Piyasalarda seçim sonrası bir hareketlilik oluştu dolar 2.82'ye kadar düştü ama bugün 2.86 civarında. Normal mi bu hareketlilik nasıl ve ne zaman durulacağına bir sabitlenme durumuna gelineceğine yönelik yorumunuz nedir?
Türkiye'de bir rahatlama oldu risk primi biraz düştü. Ama küresel riskler devam ediyor. FED'in faiz arttırma riski şu anda fiyatlanıyor. Aralık ayında bir faiz artırımı söz konusu olabilir. Dolayısıyla bunlar sadece Türkiye için değil bütün dünyayı etkileyen faktörler. Çin'deki sert düşüş riski tamamen o konudaki kaygılar gitmiş değil. Dolayısıyla zor bir dönem ve o nedenle bu zor dönem güçlü bir hükümet işi daha iyi götürür. Ama bu dönemin zorluğunu ortadan kaldırmıyor. Bölgemizde ciddi jeopolitik gerginlikler var. Ama bütün bunlarla mücadele edebilecek, bu süreci daha iyi yönetebilecek siyasi istikrarımız var. Bu Türkiye için çok büyük kazanımdır. Bu Türkiye bütün şoklara karşı kapalı olacak hiçbir şok bizi etkilemeyecek anlamına gelmez. Bu oklara karşı direncimiz artacak. Türkiye bu dönemi reform yaparak gerek FED'e gerek diğer risklere karşı iyi götürebilir. Ama biz hala dışarıdan etkilenmeye devam edeceğiz, biz tek başımıza bir ada değiliz dünya ekonomisine entegreyiz.
Milli Piyango özelleştirmesiyle ilgili son günlerde öne çıkan açıklamalar oldu. 2.sıradaki şirketle sözleşme imzalama imkanı olacak mı yıl sonuna kadar?
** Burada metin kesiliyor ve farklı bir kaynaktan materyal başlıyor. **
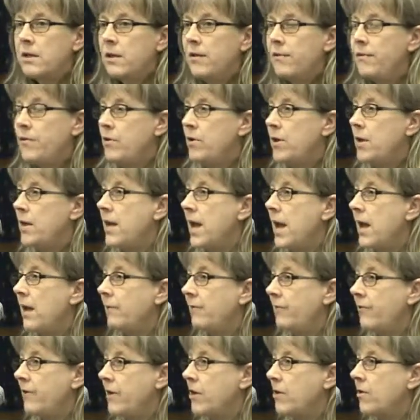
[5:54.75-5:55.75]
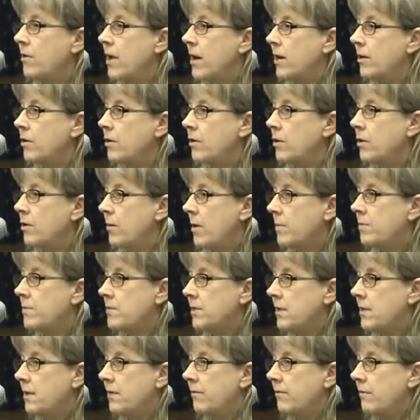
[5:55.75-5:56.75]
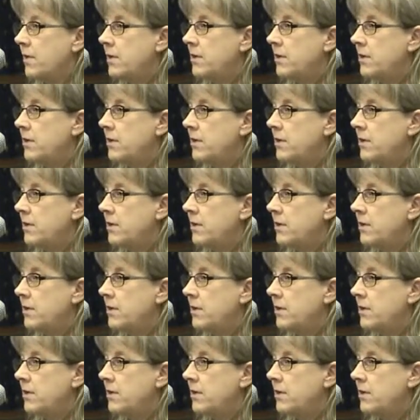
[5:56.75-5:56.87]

if you need help figuring out who your representative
Tamamen şirkete bağlı, parayı bulur getirir öderlerse olur. Parayı bulamazlarsa olmaz. Biz kimseye özel bir muamele yapmayacağız. Bu yılın sonuna kadar bu süreç ya biter yada yeni baştan bir ihaleye çıkılır diye düşünüyorum. Ama özelleştirmeleri hızlandırmaya devam edeceğiz. Özelleştirme tartışılacak bir konu olmaması lazım. Şeffaf yapmamız lazım. Özelleştirme sadece bir devir meselesi değil, beraberinde rekabeti, serbestleşmeyi, hizmet kalitesini getiriyorsa gerçek anlamda özelleştirmedir. Ama devam etmesi lazım özel sektör kamudan çok çok daha işler beceriyor. Bizim özel sektörün dinamizmini, gücünü kullanarak Türkiye'yi ileri taşımamız lazım.